En medio, de la lluvia corrió hacia la biblioteca pública. Lo necesitaba, como si su vida dependiera de eso. Necesitaba leer, releer, aquél cuento que una tarde, hace ya mucho tiempo, Esteban le leyó. No recordaba el título exacto, quizás por la premura con la que se atropellaban sus pensamientos, pero el autor era uno: Jorge Luis Borges.

martes, 1 de mayo de 2007


¡Carlos? ¡Su fantasma siempre ahí estacionado en la ruta de su memoria! Lo había conocido en una exposición de arte hacía más de dos años. Sostenía en su mano derecha una copa de vino tinto. Miraba un grabado con expresión indiferente, como si no le interesara en lo más mínimo. Sara notó que este aire soberbio, pesado, arrogante se mantuvo durante toda la actividad.

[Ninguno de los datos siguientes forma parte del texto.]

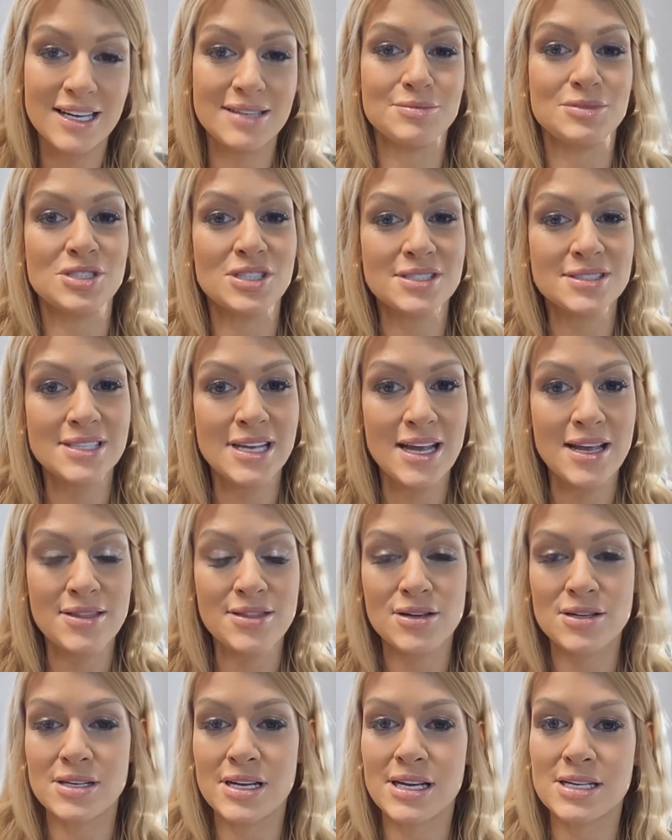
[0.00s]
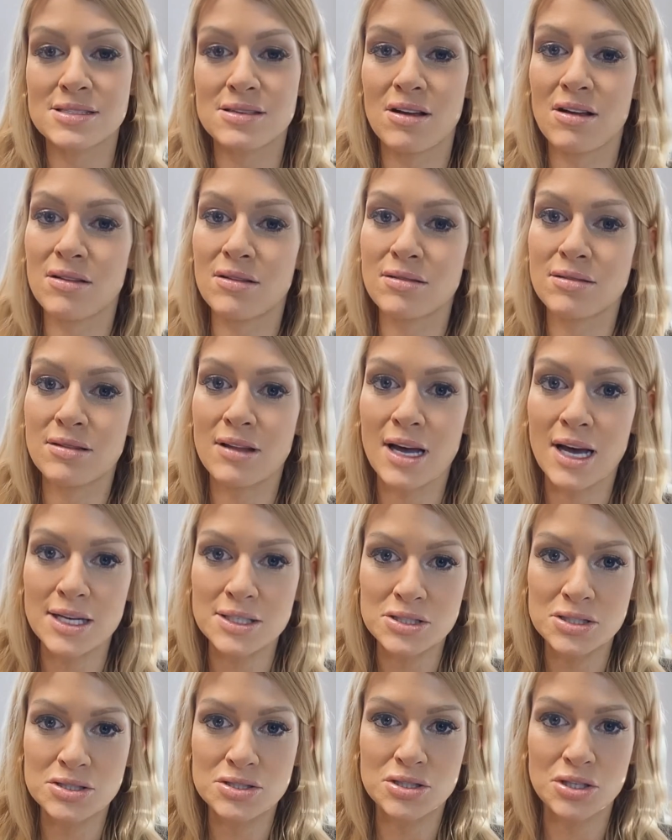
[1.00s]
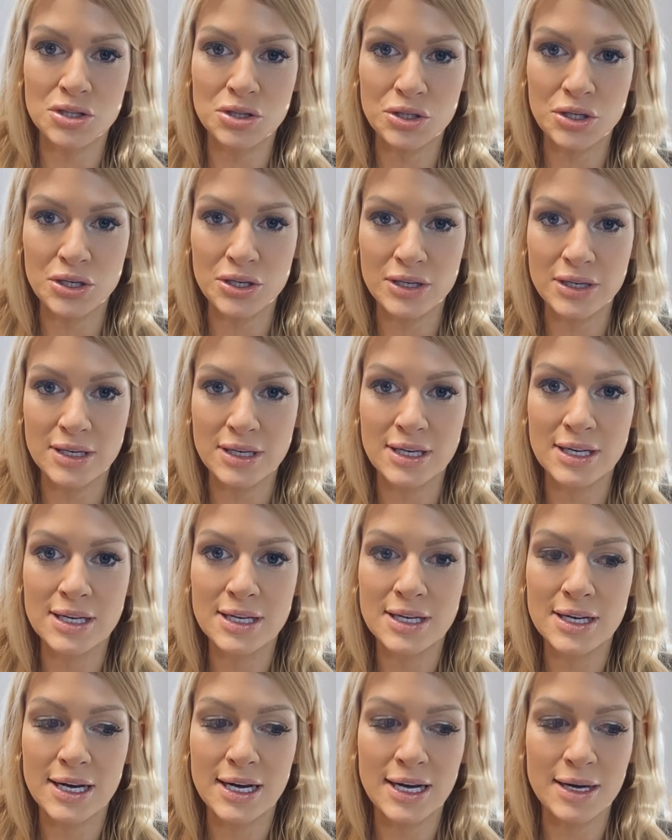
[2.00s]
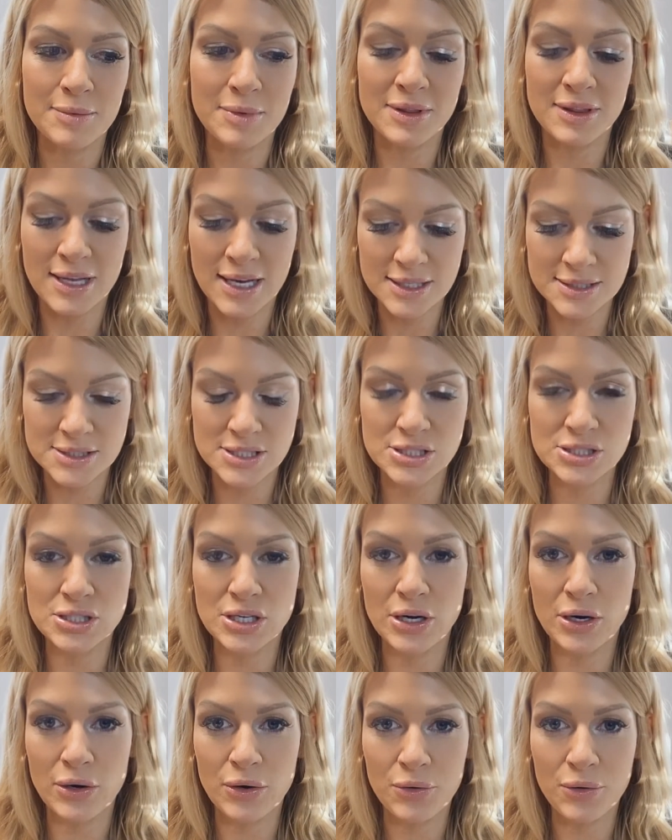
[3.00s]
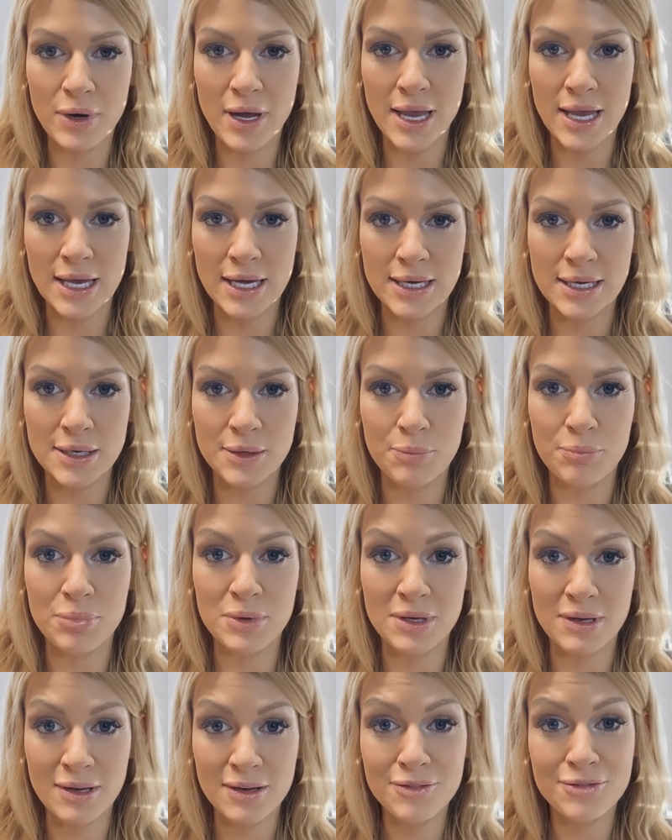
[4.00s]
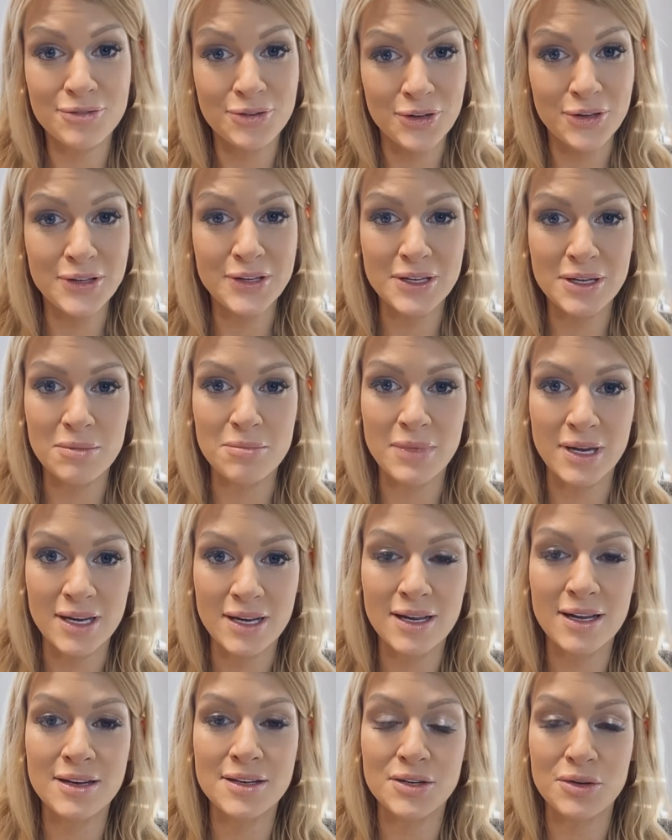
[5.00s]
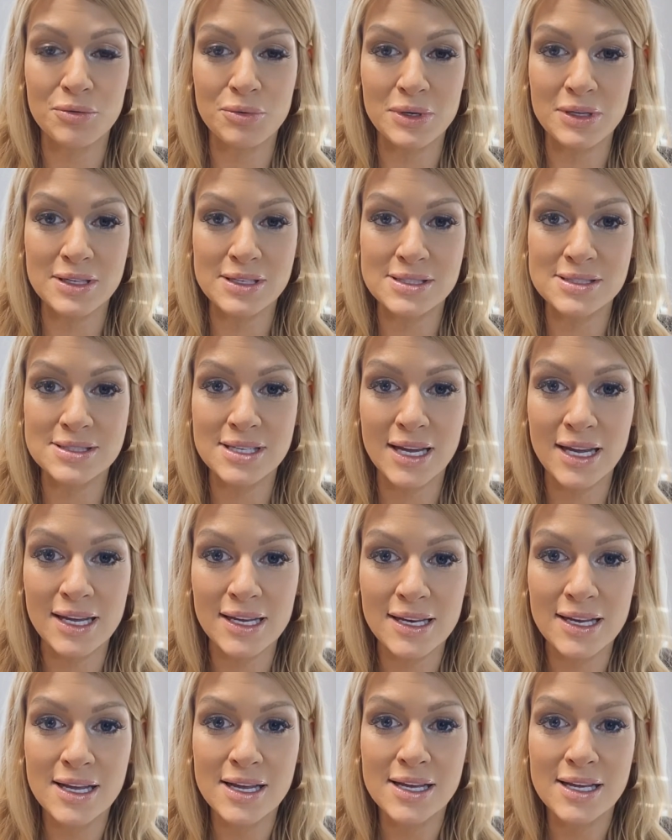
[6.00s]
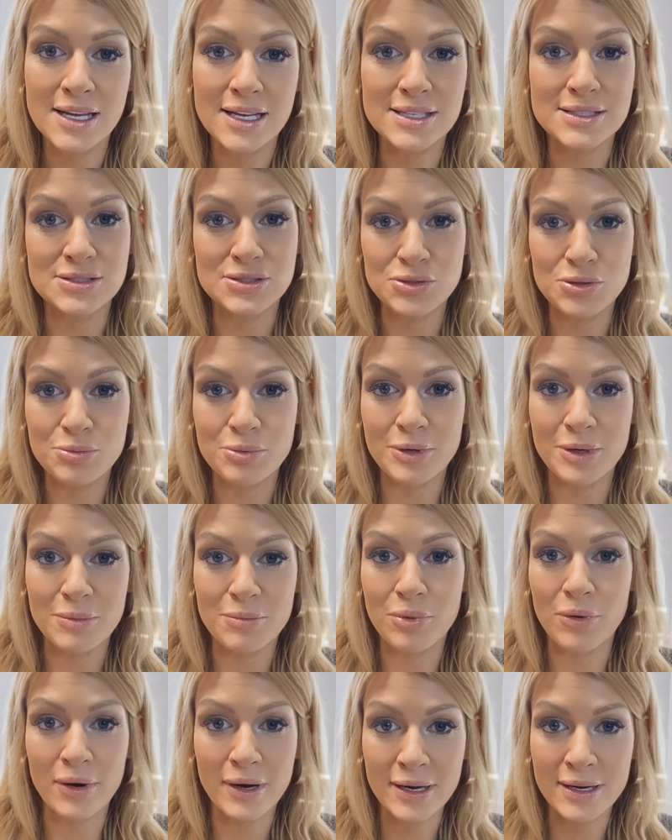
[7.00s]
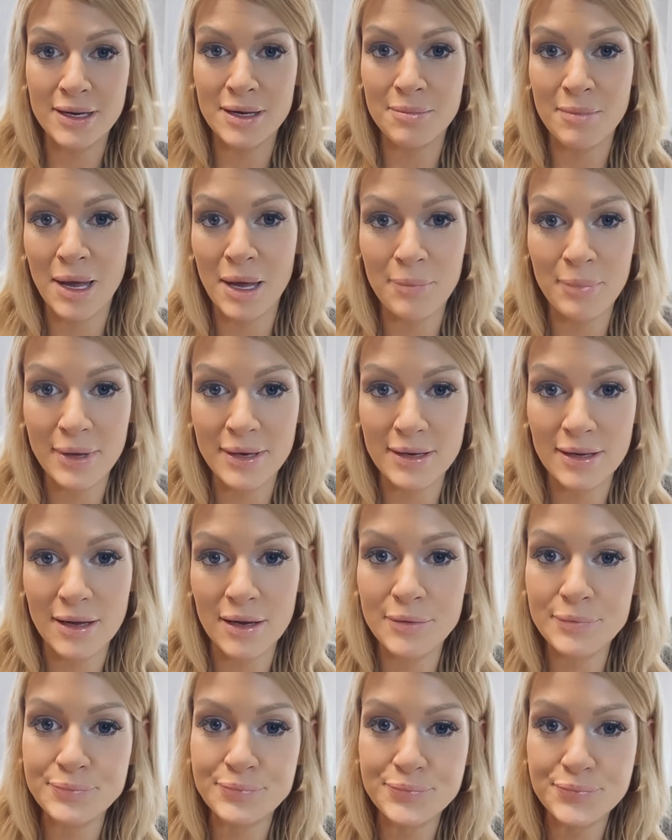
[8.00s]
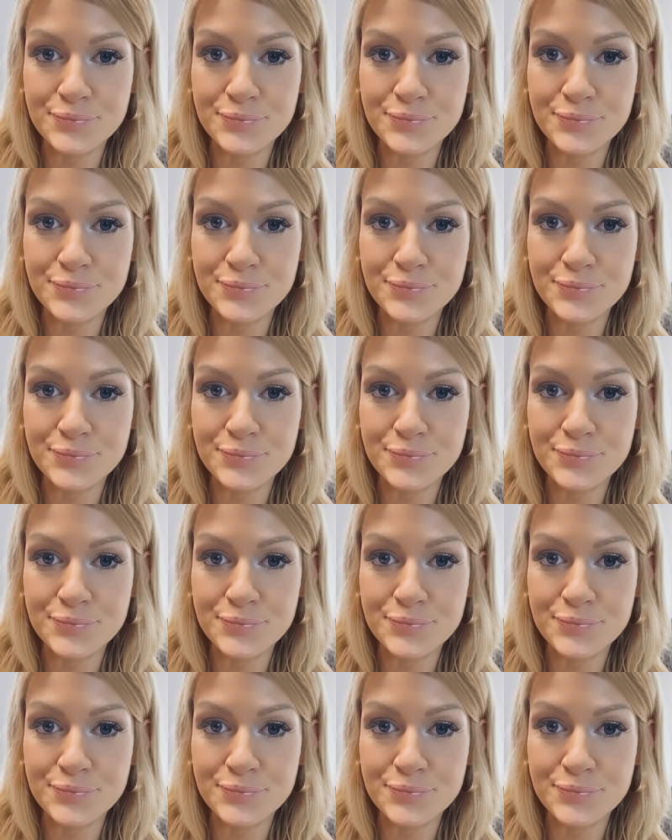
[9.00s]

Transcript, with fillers: just saying there is a lot to learn um, a lot to know and being fully committed to real estate is super important in my opinion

Su curiosidad fue el imán que la atrajo hasta aquel hombre que a pesar de su actitud de aparente desinterés, se dio el lujo de pagar por una pieza que parecía no haberle importado.
El ruido aturdidor de un relámpago rompió con la monotonía del aguacero. Entonces Sara regresó a su disyuntiva, pensó poco y entró en el edificio...
Se da cuenta de lo inútil que seria el tratar de aferrarse al pasado…pero recuerda claramente la particularidad del tiempo…el afiche le trae una imagen clara de su pasado…un hombre tan retorcido y perverso. Y se pregunta como llego a enamorarse de Carlos, siendo este un ser tan cruel y despiadado.